Erstellt am 09. April 2016, 18:46

Swap-Vergleich und Öffis dominieren Wahlkampf. Im Wahlkampf für die Gemeinderatswahl am 17. April in St.Pölten haben der Swap-Vergleich und der öffentliche Verkehr die Schwerpunkte gebildet.

Die Gemeinderatswahl in der niederösterreichischen Landeshauptstadt St. Pölten findet am 17. April statt.  |  NOEN, Josef Vorlaufer/mss

Heftig diskutiert wurde auch die künftige Gestaltung des Domplatzes. Neben den im Gemeinderat vertretenen Parteien SPÖ, ÖVP, FPÖ und Grünen gehen erstmals die NEOS, die Bürgerliste "BLÜH" und "dieKÜHNEN.jetzt" ins Rennen.

SPÖ: "Weiter geht's", lautet das Wahlkampfmotto der absolut regierende SPÖ unter Bürgermeister Matthias Stadler. Im Bereich Öffis fordert Stadler eine erneute Zweckwidmung der Mineralölsteuer, um ein Jahresticket im Verkehrsverbund Ost-Region (VOR) um 186 Euro zu finanzieren. Die Sozialdemokraten setzen sich für eine Polizeiinspektion am Bahnhof und mehr Polizisten in St. Pölten ein. Auf dem Domplatz in der Innenstadt, auf dem seit 2010 und voraussichtlich bis 2018 archäologische Ausgrabungen laufen, will der Bürgermeister einen "architektonischen Akzent" setzen. In einem Glaskubus könnten laut Stadler archäologische Funde präsentiert und ein gastronomisches Angebot geschaffen werden.
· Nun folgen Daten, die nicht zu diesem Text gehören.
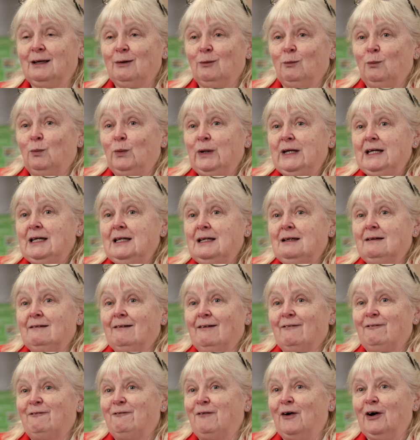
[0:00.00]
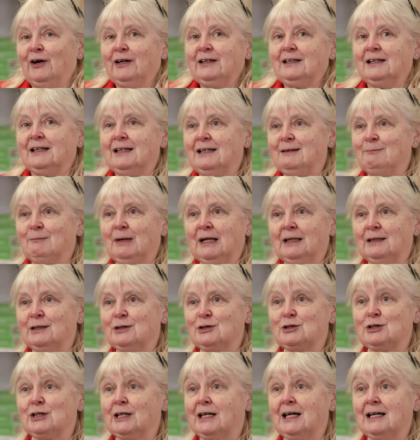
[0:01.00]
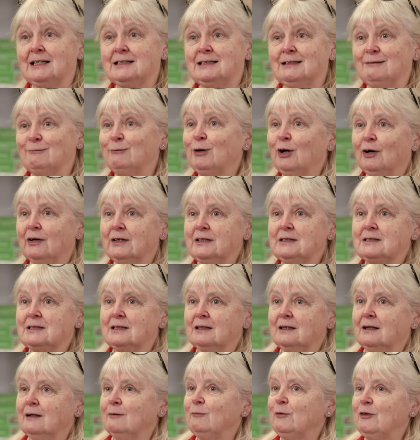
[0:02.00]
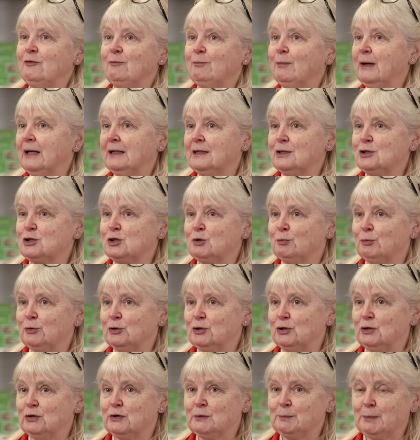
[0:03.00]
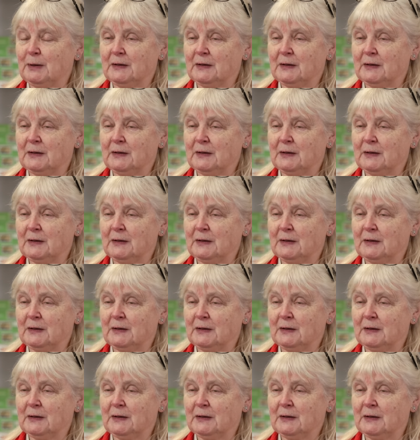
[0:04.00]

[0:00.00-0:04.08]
we finally managed to get it right, and we've managed to produce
ÖVP: Heftig kritisiert hat Vizebürgermeister Matthias Adl den kürzlich unterschriebenen Swap-Vergleich zwischen der Stadt und der Raiffeisen-Landesbank NÖ-Wien, der insgesamt 45 Millionen Euro an Steuergeld koste. Zentrale Forderung der Volkspartei ist ein 200-Euro-Jahresticket für den Stadtbus LUP. Am Domplatz liegt der ÖVP vor allem die Erhaltung von Parkmöglichkeiten am Herzen, außerdem soll der Wochenmarkt ebenso wie Platz für Veranstaltungen bleiben. Gefordert wird der Erhalt von Grünflächen wie dem Sonnenpark.

FPÖ: Die Freiheitlichen wollen mehr Polizisten für die Landeshauptstadt und mehr Polizeipräsenz am Bahnhof. Kritisiert werden die Verluste durch Swap-Geschäfte der Stadt. Die FPÖ kämpft für einen Erhalt der Parkplätze am Domplatz und will den Gemeinderat von derzeit 42 auf 36 Mitglieder verkleinern.

Grüne: Die Grünen führen statt eines klassischen "Wahl-kampfes" ein "Wahl-engagement". Die Partei setzt sich unter anderem für längere Betriebszeiten der öffentlichen Verkehrsmittel in der Stadt und den Erhalt des Sonnenparks in seiner ursprünglichen Form ein. Unter den weiteren Forderungen zu finden: "Keine Neubauten vor Sanierung alter Bestände" und "jede mögliche Fläche wird zum Anbau von Obst und Gemüse genutzt".

NEOS: Mit dem Slogan "Rote Macht braucht pinke Kontrolle" wollen die NEOS bei ihrem ersten Antreten den Einzug ins Rathaus schaffen. Stark kritisiert werden die Swap-Geschäfte der Stadt, durch die laut NEOS "Millionen versenkt" wurden. Spitzenkandidat Wolfgang Grabensteiner will die Zahl der nicht amtsführenden Stadträte von elf auf sieben reduzieren. Mit den dadurch jährlich eingesparten 140.000 Euro könnte laut NEOS jedes Jahr ganztägige Kinderbetreuung für 120 Kinder angeboten werden.

"BLÜH": Die Bürgerliste fordert günstigere Jahrestickets und einen erweiterten Wochenendbetrieb des Stadtbusses LUP sowie mehr Hundeauslaufzonen. Neben dem Spitzenkandidaten Mario Wailzer ist auf Platz zwei der Liste Hermann Nonner zu finden, der derzeit noch für die FPÖ als Stadtrat tätig ist.

"dieKÜHNEN.jetzt": Die Liste setzt sich für Bürgerbeteiligung ein und will die Zukunftsfähigkeit der Stadt sichern. Zahlreiche Kandidaten auf der Liste waren zuvor bei den Grünen aktiv.